A 77-year old man was sent for cardiac stimulation for syncope and complete atrioventricular block at County Emergency Hospital, Baia Mare, Romania. One hour after the procedure, the patient developed diffuse thoracic pain. Chest X-ray and ecocardiography were done for right ventricular perforation suspicion. There was no lead displacement, but ecocardiography showed a 5 mm anterior pericardial effusion and right atrial and ventricular endomyocardial masses that caused tricuspid valvular obstruction with a mean pressure gradient of - 9.11 mmHg (Figs 1, 2).

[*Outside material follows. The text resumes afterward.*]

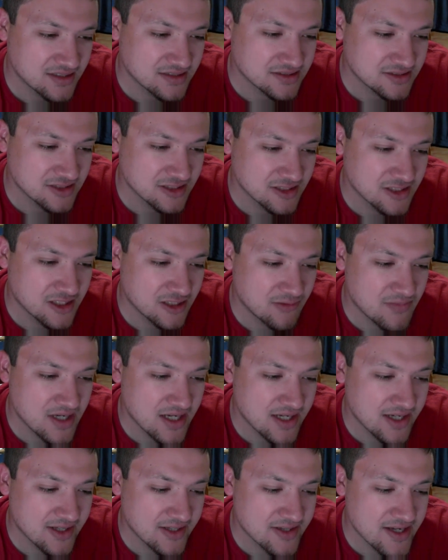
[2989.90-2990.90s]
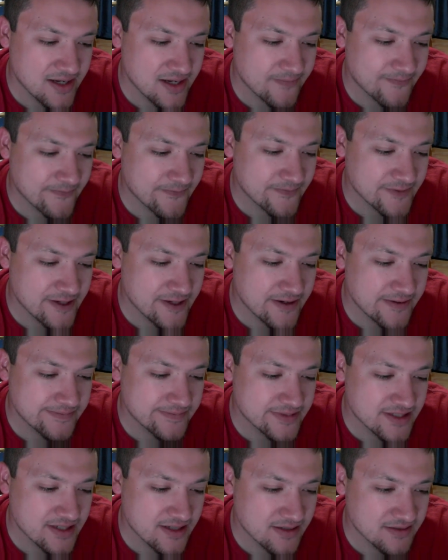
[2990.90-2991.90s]
looking to make a name for
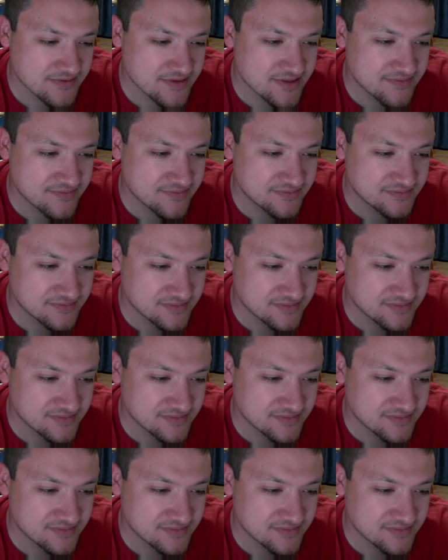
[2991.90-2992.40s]
themselves.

- 2 D Echocardiogram showing a small pericardial effusion.

- Tricuspid Doppler flow with gradient.
A CT-angio scanning confirmed the presence of an extensive filling defect in the right atrium and right ventricle with tricuspid valvular and right coronary ostium infiltration (Figs 3, 4). The CT image was characteristic of primary cardiac angiosarcoma. This case was one of the rare cases in whom the diagnosis was made accidental but antemortem. Histopathological confirmation was not available. Patient was only medically treated (no oral anticoagulation) and died three months later with stroke, probably embolic from angiosarcoma.

- CT angiogram with mass lesion (RV, LV, right & left ventricle; RA, LA, right & left atrium).